## What to produce
Without the pictures, set down exactly the lines from the one that contains "[8:32.75-8:33.75]" to the end of the entries, both included, and nothing besides.
= Beginning of Section =
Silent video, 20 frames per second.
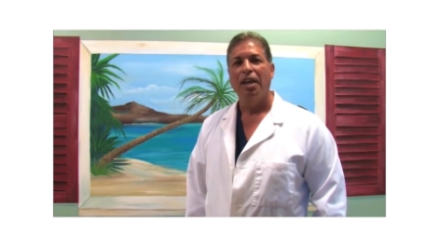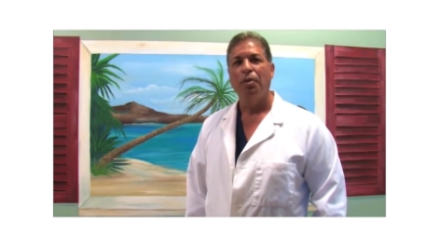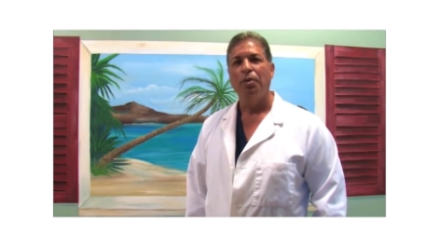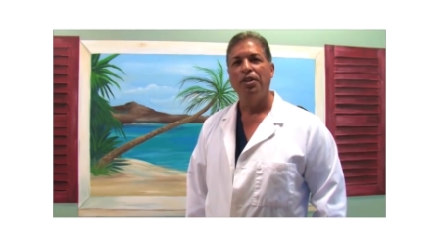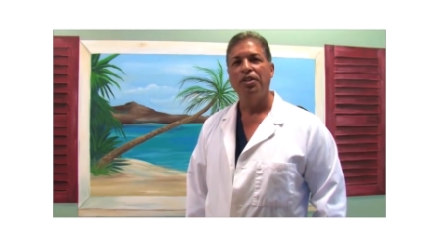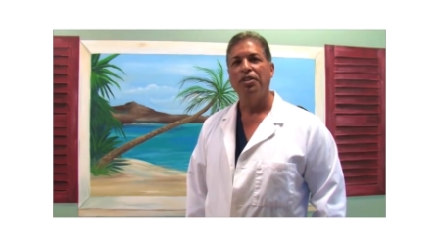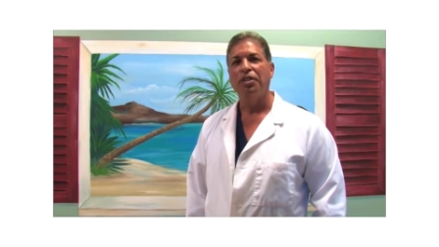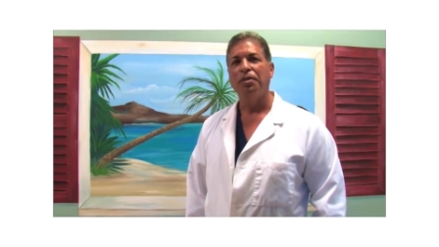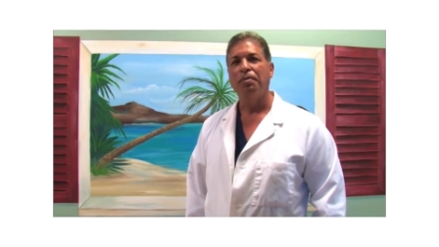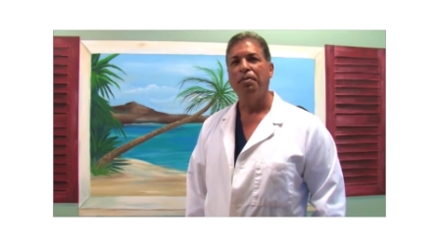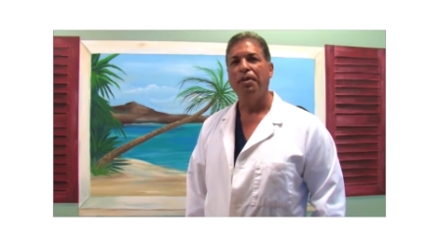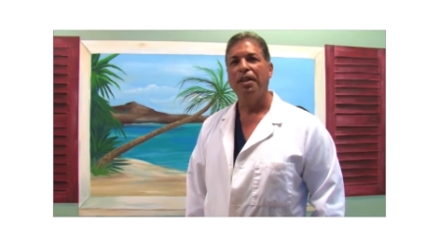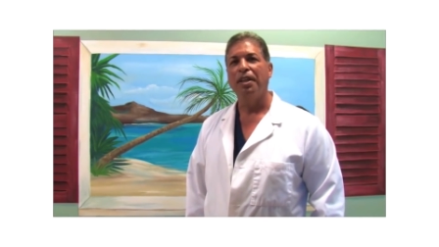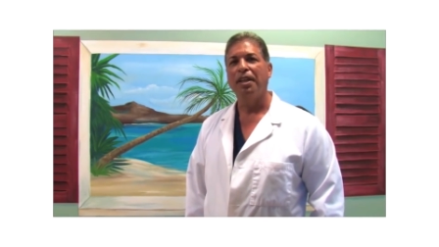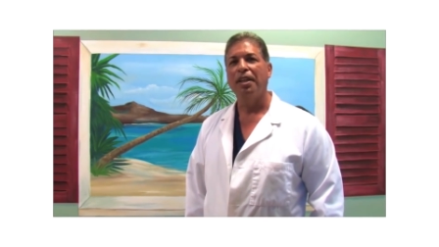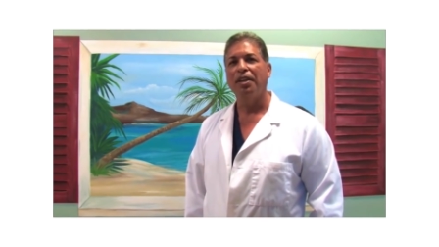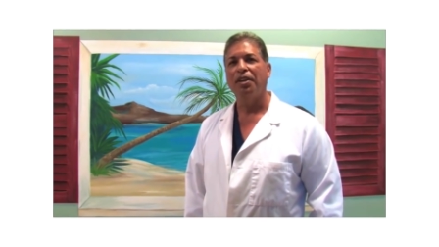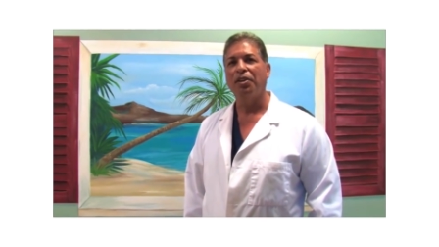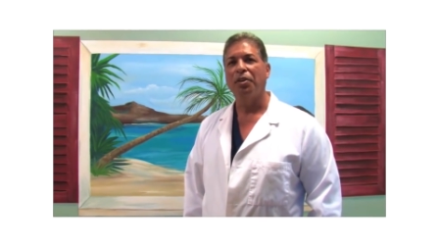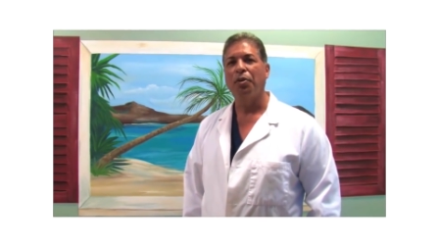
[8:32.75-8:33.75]
which has
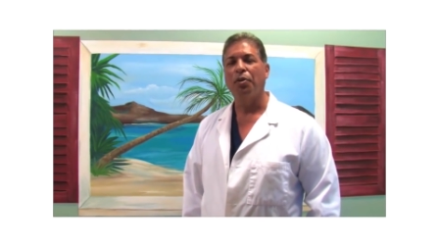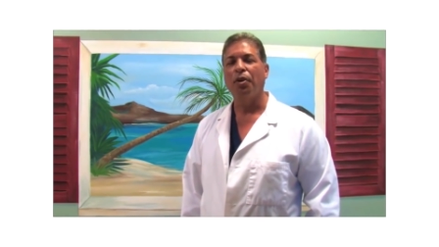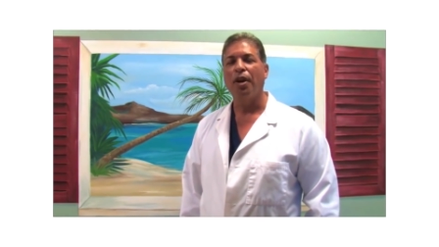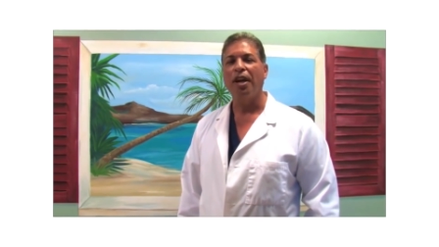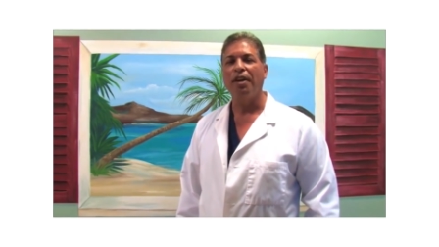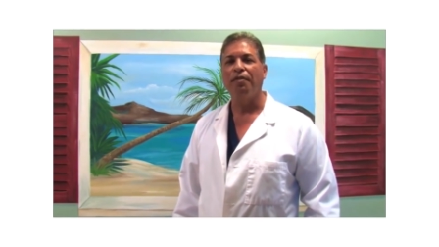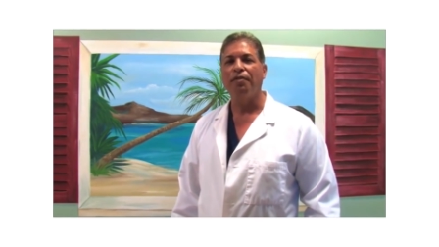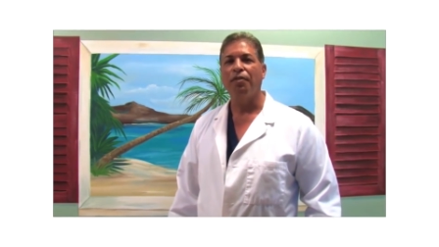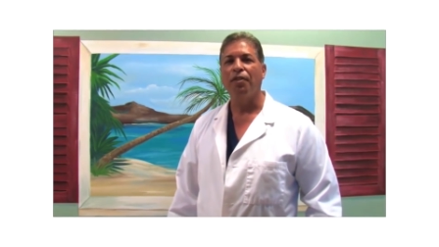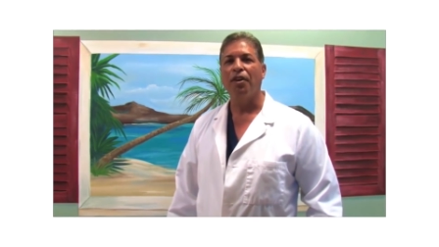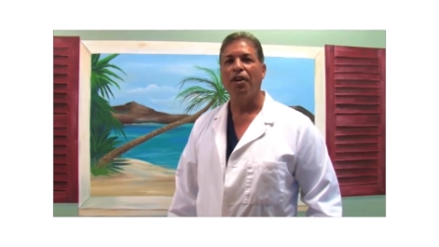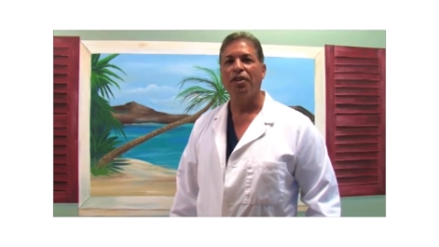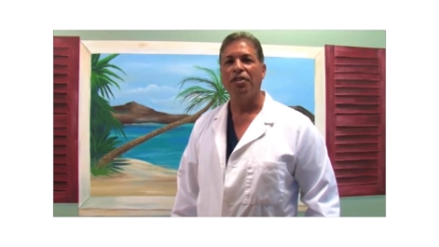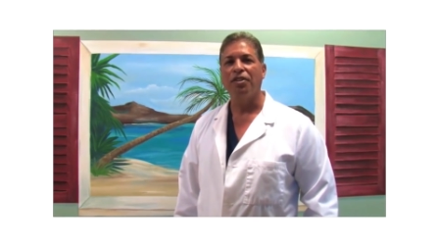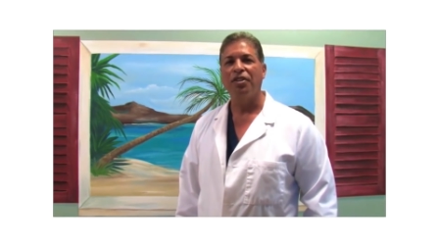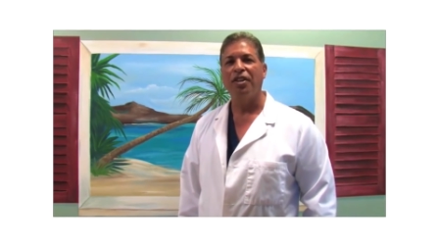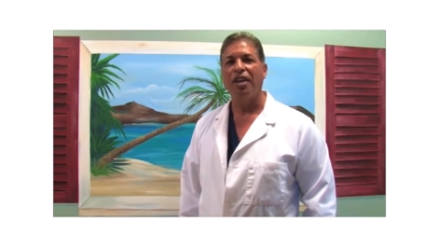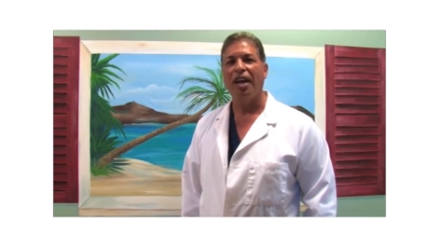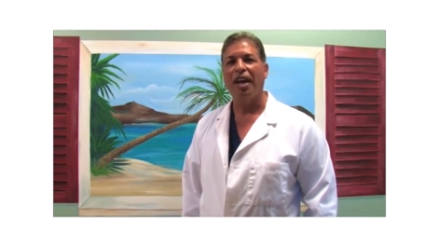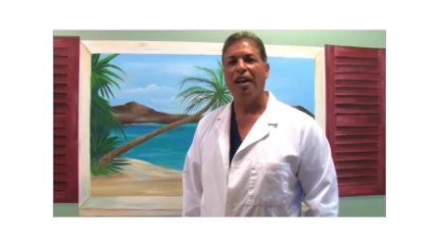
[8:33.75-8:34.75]
been great for our
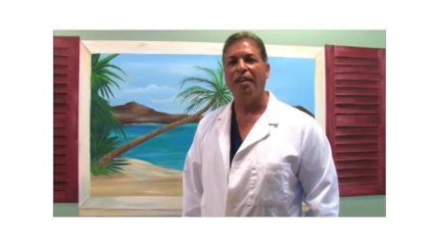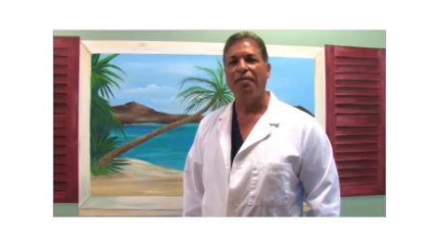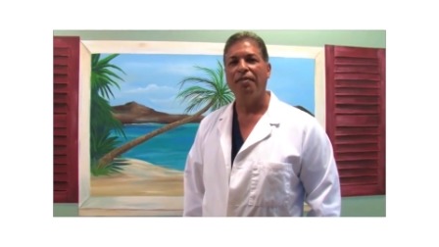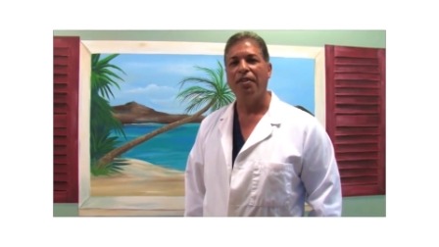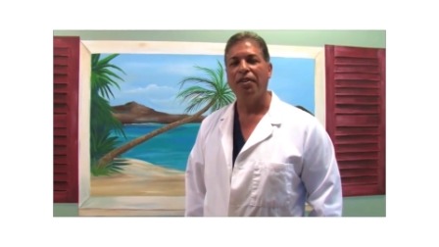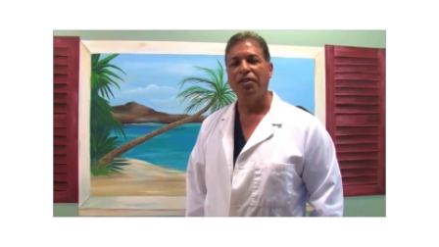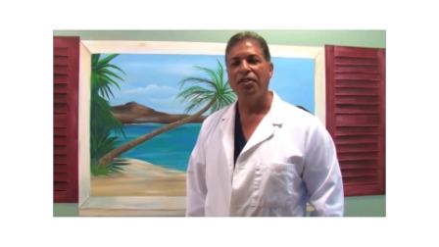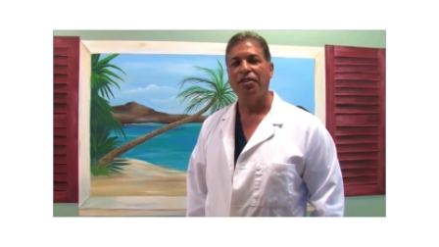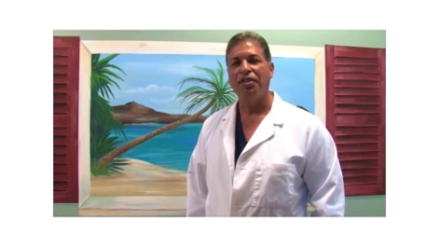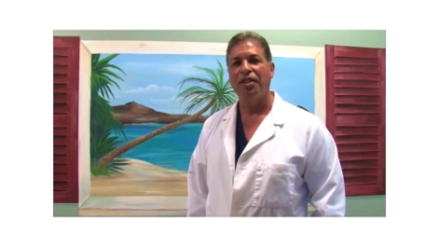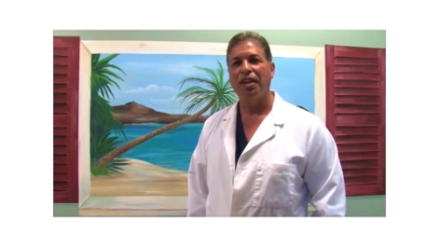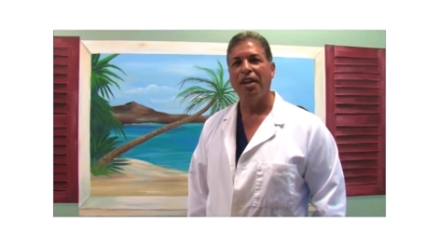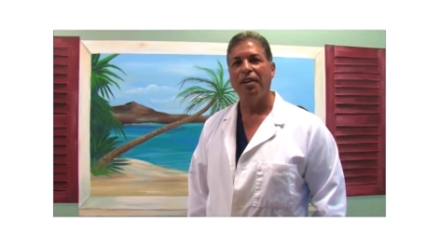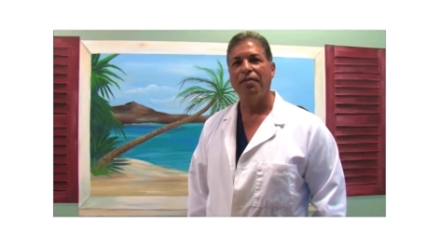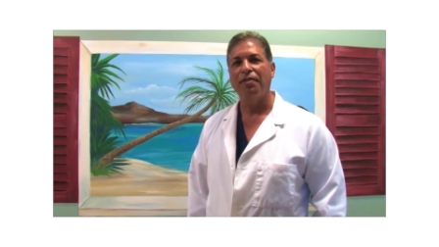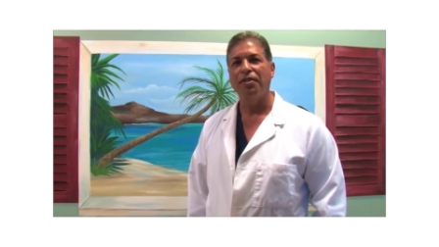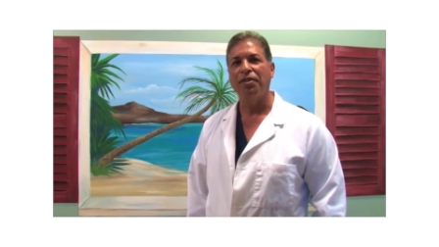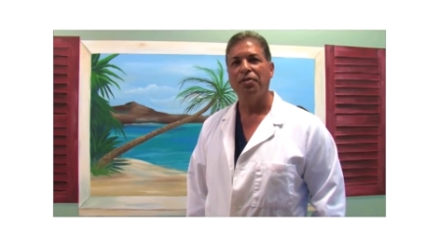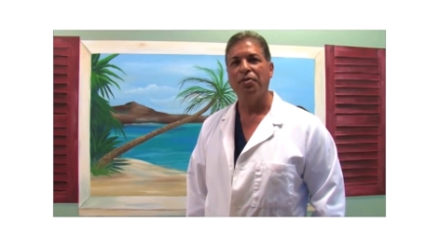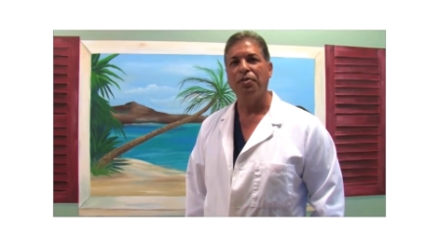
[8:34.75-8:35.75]
staff. Our
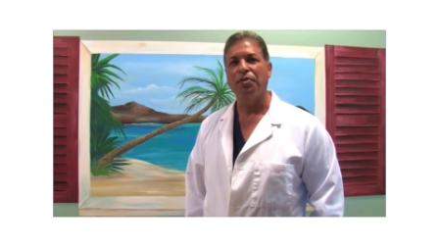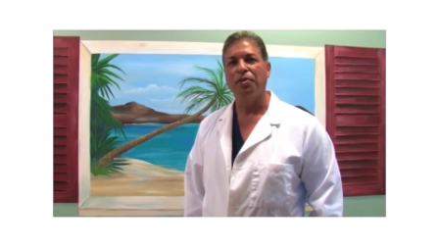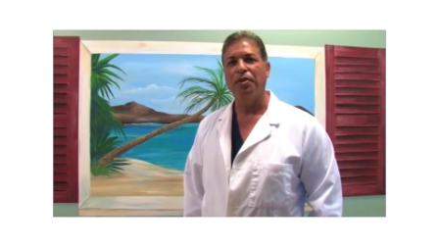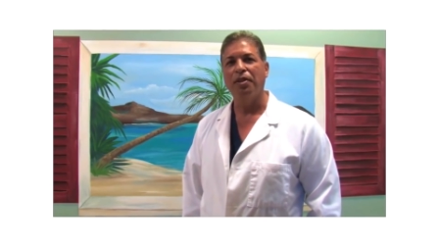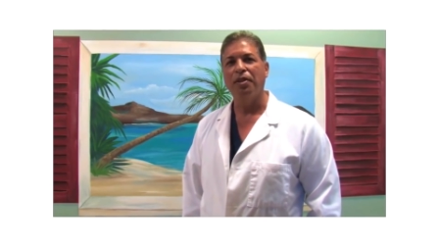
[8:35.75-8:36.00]
staff is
= End of Section =
## The completed task
[8:32.75-8:33.75]
which has
[8:33.75-8:34.75]
been great for our
[8:34.75-8:35.75]
staff. Our
[8:35.75-8:36.00]
staff is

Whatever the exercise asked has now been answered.